Construction firms recognised for adopting advanced build methods

The Brownstone, an executive condominium in Sembawang.
The Brownstone, an executive condominium in Sembawang.PHOTO: CITY DEVELOPMENTS LIMITED
The Brownstone, an executive condominium in Sembawang.
The Brownstone, an executive condominium in Sembawang.PHOTO: CITY DEVELOPMENTS LIMITED

SINGAPORE - More construction firms here are adopting advanced and efficient construction methods, the Building and Construction Authority (BCA) said on Thursday (June 8).

To recognise some of these firms for taking the lead in adopting new technologies, BCA will be handing out Construction Productivity Awards to 15 firms and 11 project teams on June 13 at a ceremony at Resorts World Sentosa.

It is the most number of firms to be recognised in the awards' "Advocates" category since it was introduced in 2013.

Said Mr Ang Lian Aik, BCA's group director of construction productivity and quality: "It is encouraging to see more firms changing the way we build, by shifting most construction work off site for efficient assembly on site, and making use of info-communication technologies to improve work processes."

Besides property developer City Developments Limited (CDL), two construction contractors - Dragages Singapore and Teambuild - received the highest platinum award for being among the first in the industry to adopt Prefabricated Pre-finished Volumetric Construction (PPVC) building techniques here.

PPVC allows construction firms to build in a "Lego-like" manner.
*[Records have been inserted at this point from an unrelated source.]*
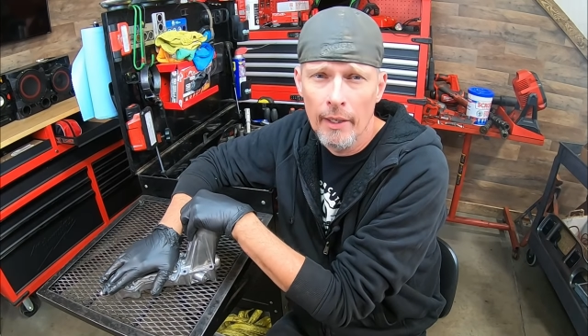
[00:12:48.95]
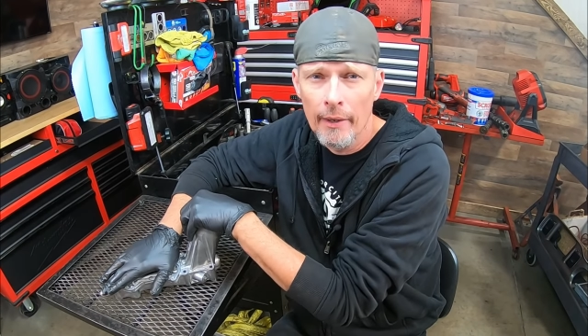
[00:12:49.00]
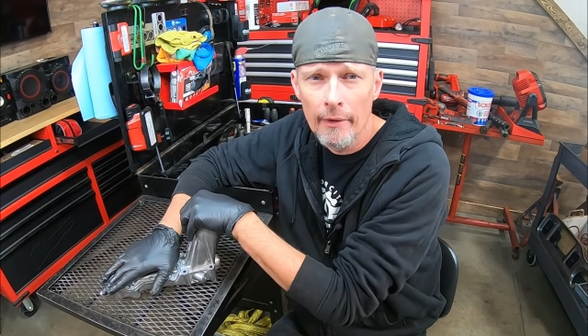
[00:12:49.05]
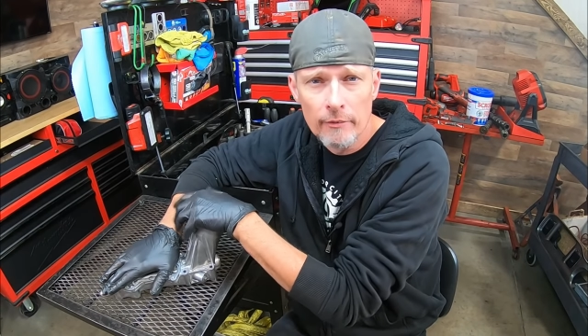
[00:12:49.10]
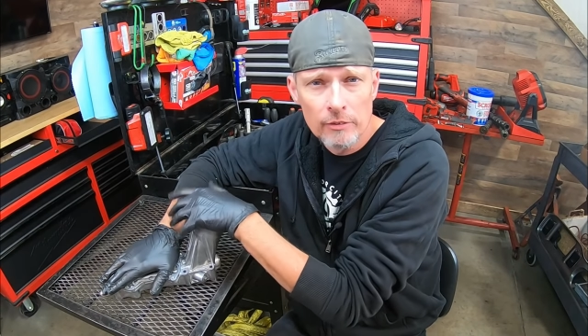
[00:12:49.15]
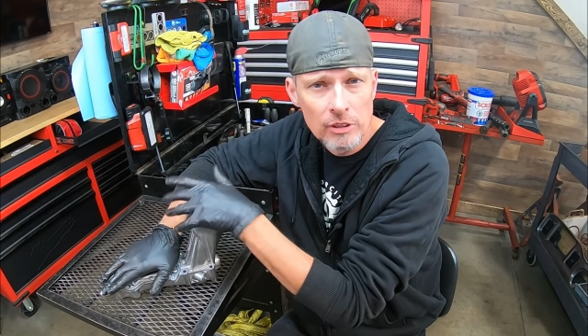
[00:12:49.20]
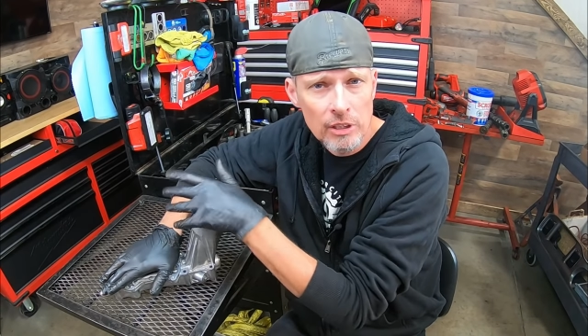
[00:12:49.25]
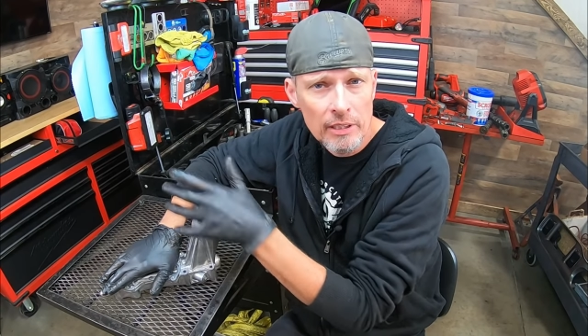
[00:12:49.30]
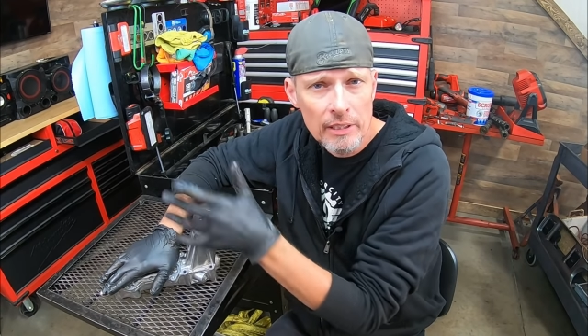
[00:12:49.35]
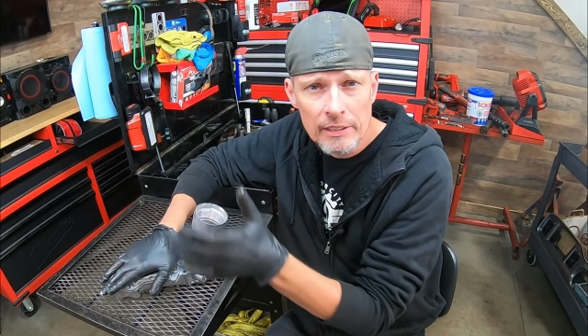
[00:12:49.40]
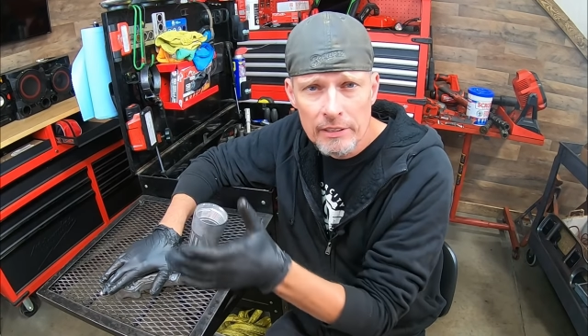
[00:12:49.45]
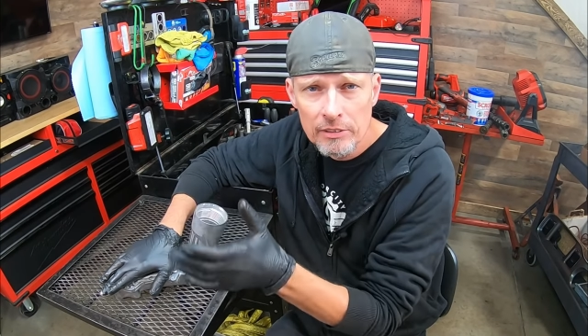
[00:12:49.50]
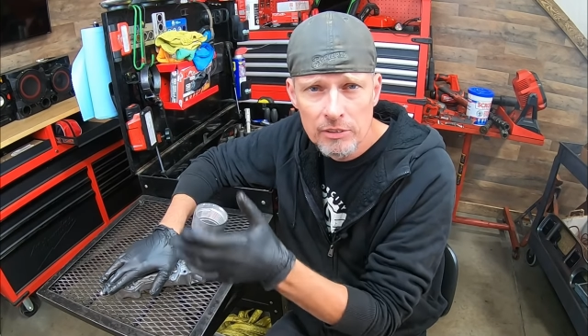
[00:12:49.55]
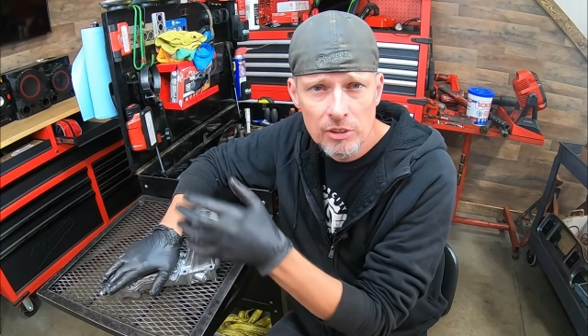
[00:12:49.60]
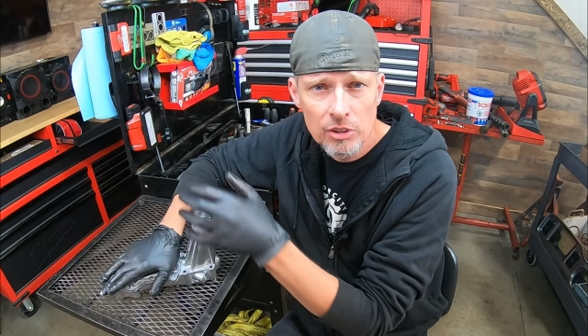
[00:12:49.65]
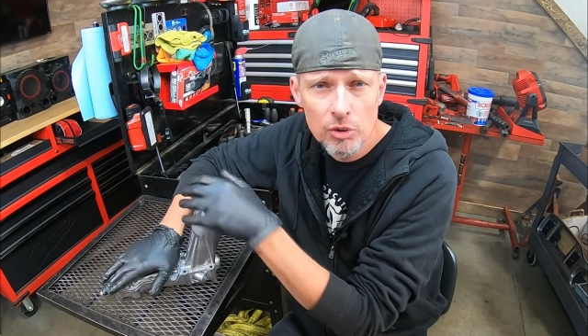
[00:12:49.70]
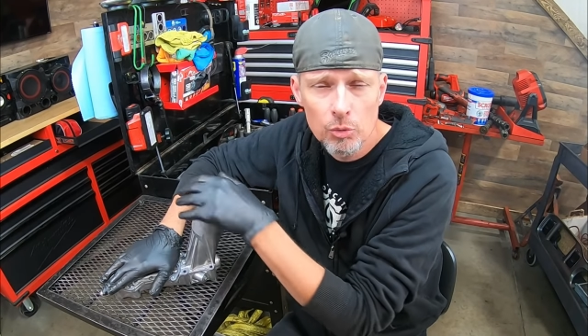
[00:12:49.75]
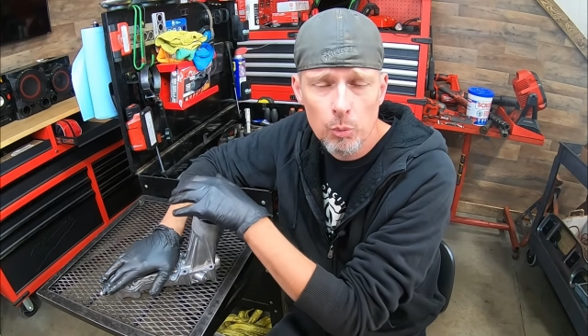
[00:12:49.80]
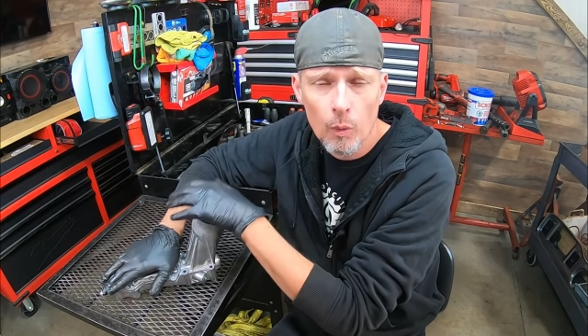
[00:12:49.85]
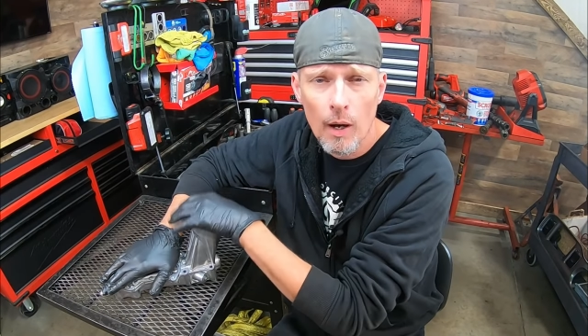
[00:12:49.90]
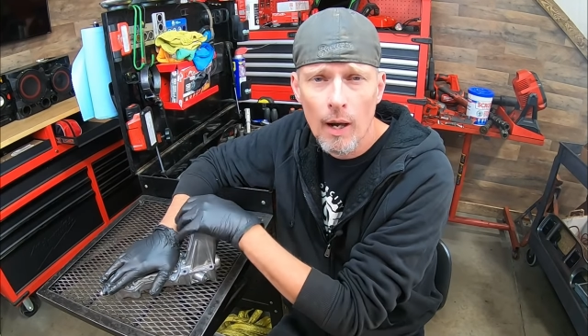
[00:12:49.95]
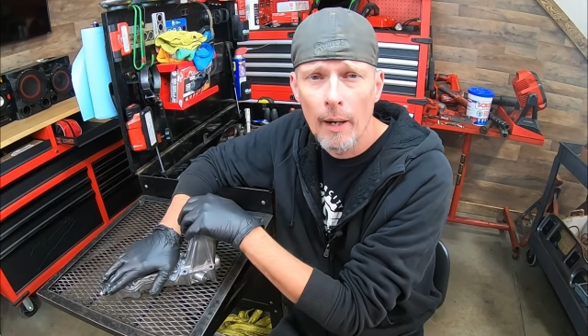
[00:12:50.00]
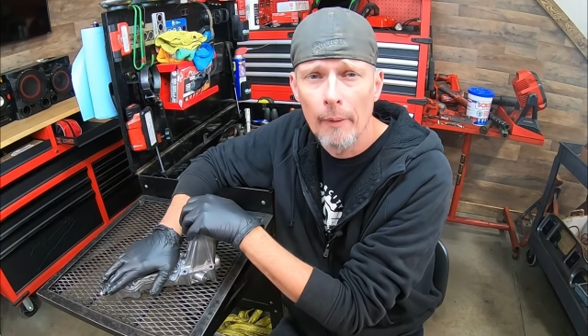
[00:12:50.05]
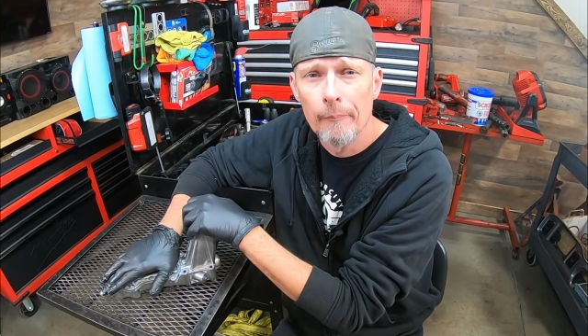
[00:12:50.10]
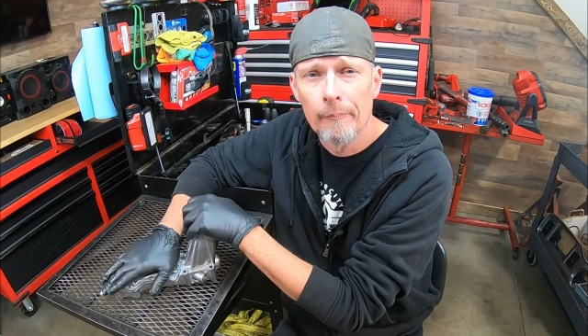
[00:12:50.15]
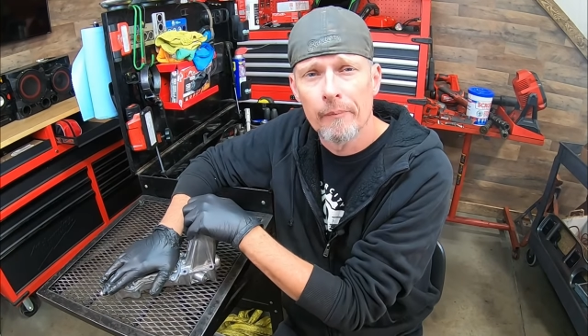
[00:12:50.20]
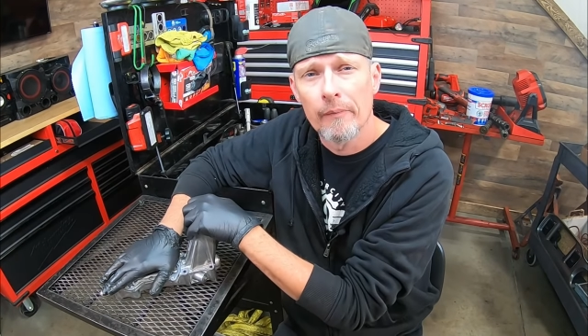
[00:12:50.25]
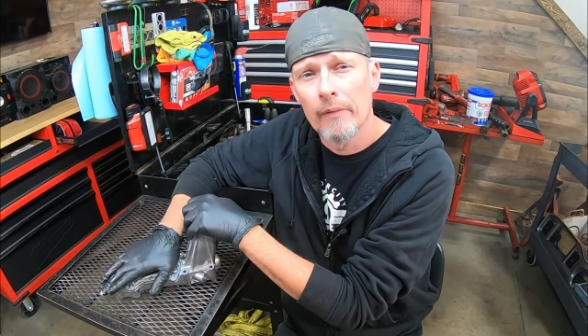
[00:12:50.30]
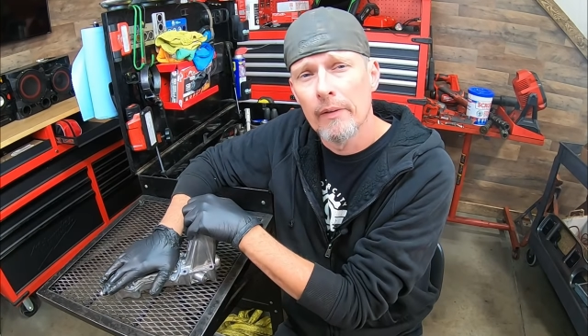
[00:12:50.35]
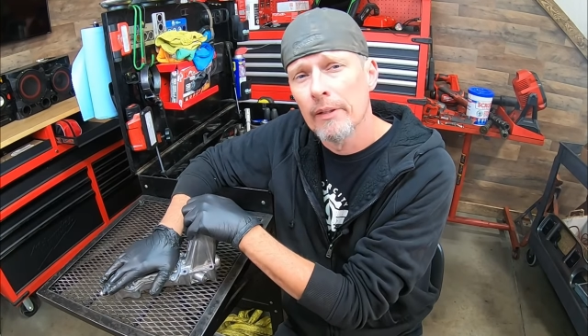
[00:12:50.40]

it was an easy swap.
It involves the off-site prefabrication of building modules complete with finishes, fixtures and fittings.

This is the second time CDL has clinched the accolade. Together with its building contractor Teambuild, the developer employed 5,000 building modules to build The Brownstone, an executive condominium in Sembawang.

It is likely to be "the world's largest and first-of-its-kind application of full concrete PPVC for a large-scale private residential development," said BCA.

In response to The Straits Times, CDL said it has been championing innovations in construction since 1995, and led the adoption of other methods such as prefabricated bathroom units and drywall, as well as the use of mass engineered timber.

CDL also uses Design for Manufacturing and Assembly (DfMA) techniques which reduces the need for on-site construction work in favour of off-site prefabrication, using technologies such as PPVC.

Said CDL's executive vice president of projects Mr Anthony Chia: "Over the years, we have pioneered DfMA techniques which enabled us to enhance productivity and worksite safety as fewer workers are required on-site.

"In turn, this leads to fewer accidents and less down time. DfMA also helps to ensure quality and generates less construction waste for cleaner and safer worksites, as the building components are manufactured in a controlled factory environment before being assembled on-site."

There are currently 21 firms here which has received BCA's in-principal acceptance for manufacturing or supplying building modules.

The awards follow recent calls by BCA to adopt new construction technologies, in hopes that by 2020, 40 per cent of building projects will use DfMA building processes, its outgoing chief executive officer Dr John Keung said last week.

The move is in line with BCA's goal of lowering the industry's reliance on low-skilled foreign workers.

Mr Ang said these technologies significantly improves construction productivity and cause less disamenities to the surroundings, as well as improving site safety.

"Ultimately, (the changes in) the way we build and press on with our industry transformation efforts will raise the competitiveness of our firms and create better jobs for Singaporeans in the built environment sector," said Mr Ang.